Dopotutto, non solo tutte le vite si somigliavano, ma tutti avevano fatto i conti prima o poi con il tentativo di renderle appena un po’ diverse, ciascuno a suo modo.
Qualcuno si era deciso a metter su famiglia, mettendo al mondo qualche figlio; altri si era determinato a cercare per quanto tempo fosse vissuto un motivo per cui valesse la pena farlo; un altro ancora aveva cominciato ad occuparsi di affamati e disperati assetati ed ammalati, vicini e bambini, anziani e usurati, angariati e minacciati; uno si era iscritto al sindacato, un altro al partito socialista; uno collezionava storie d’amore cercando quella giusta; un altro raccoglieva dischi in vinile; un altro francobolli; quell’altro storie popolari e ricostruendo genealogie; un altro infine, mettendo in scena spettacoli e scrivendo racconti.
Un altro raccoglieva tappi di bottiglie, quell’altro figurine Panini e l’ultimo infine raccoglieva farfalle, che però puntualmente dovevano morire per stare in collezione e nei raccoglitori.
Di questi, l’ultimo soprattutto, agli occhi di Dio parve inutile, malvagio.
Le farfalle han vita breve ma fanno ridere gli occhi quando le vedi in primavera, e dar la morte anche solo a una farfalla è pur sempre un crocifiggere per collezione un pezzo delle sue creature, quelle che volano, poco e basso, in genere ma che di più proprio non saprebbero fare.

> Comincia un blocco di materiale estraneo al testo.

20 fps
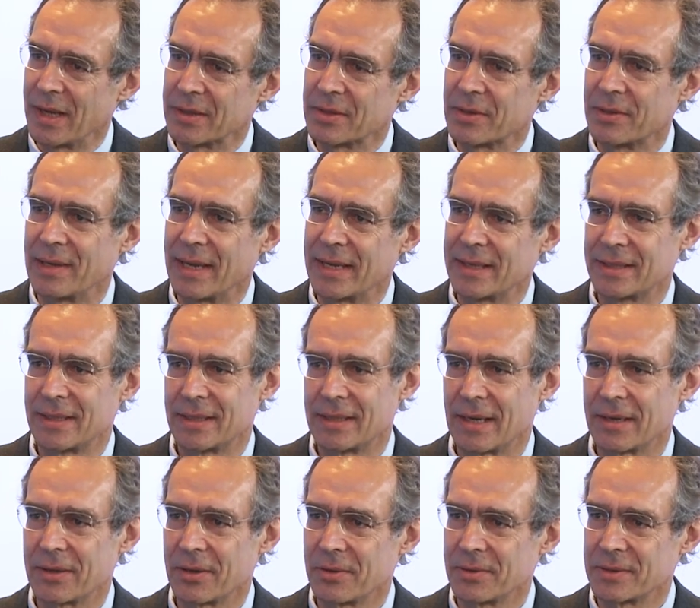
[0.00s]
had collected
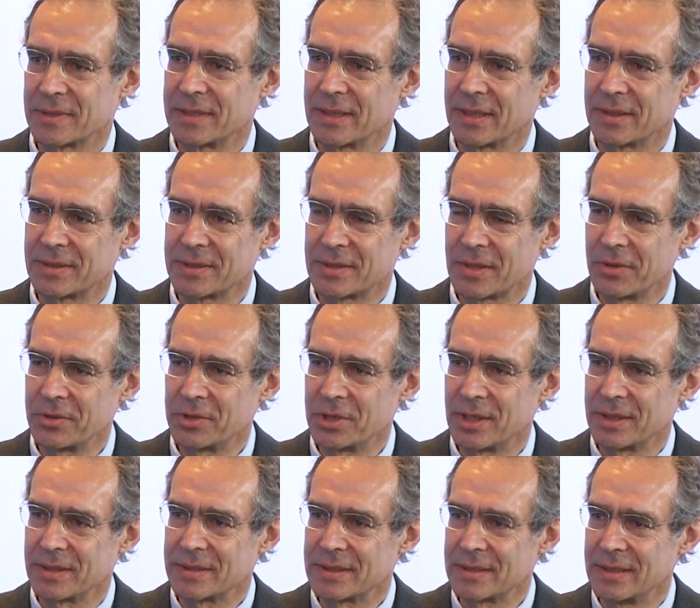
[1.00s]
at Olsen and
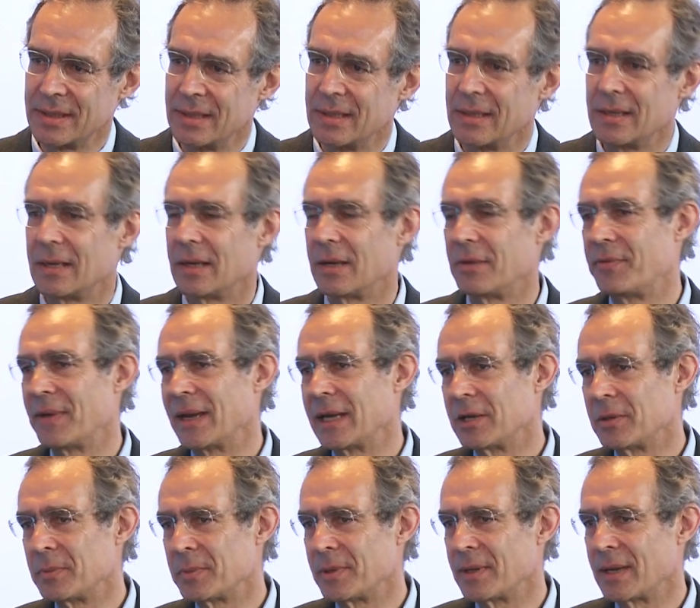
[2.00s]
Associates,
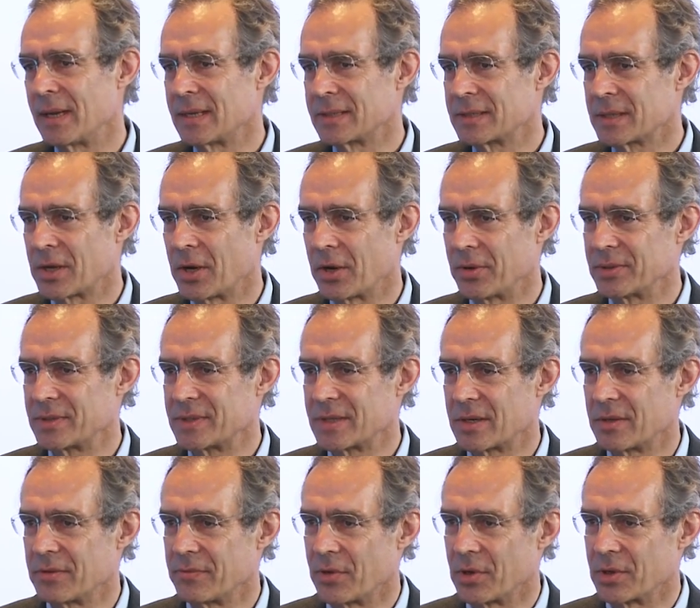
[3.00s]
available as a currency
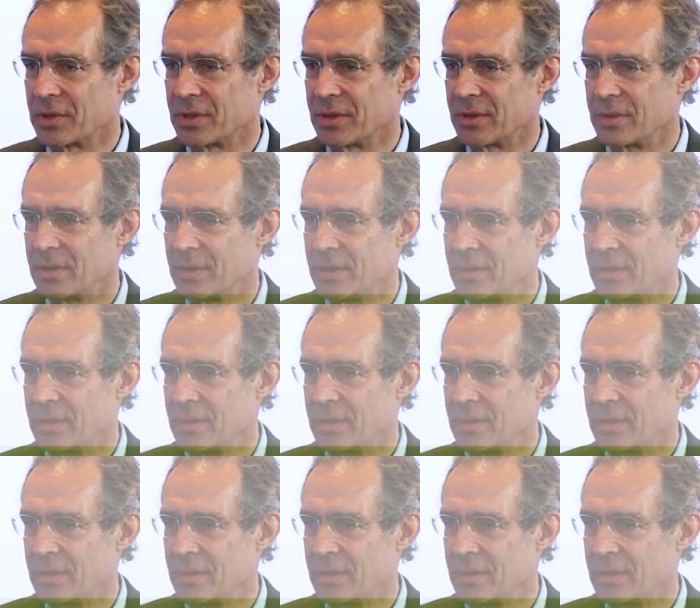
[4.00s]
converter.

Siamo in tanti che vorremmo essere farfalle senza finire nel raccoglitore.
Quel tale – il primo della storia – decise di chiederlo e di farlo che era ormai tardi ed era un sabato, il che era notoriamente vietato.
Non glielo perdonarono infatti e molti manifestarono contro questa aperta violazione del codice che rende sicuri i mediocri e quelli privi di fantasia, quelli che non hanno mai volato, neppure all’altezza delle farfalle.
Le regole però – risposero loro – servono per la vostra malvagità, mentre la libertà è quella dei figli di Dio.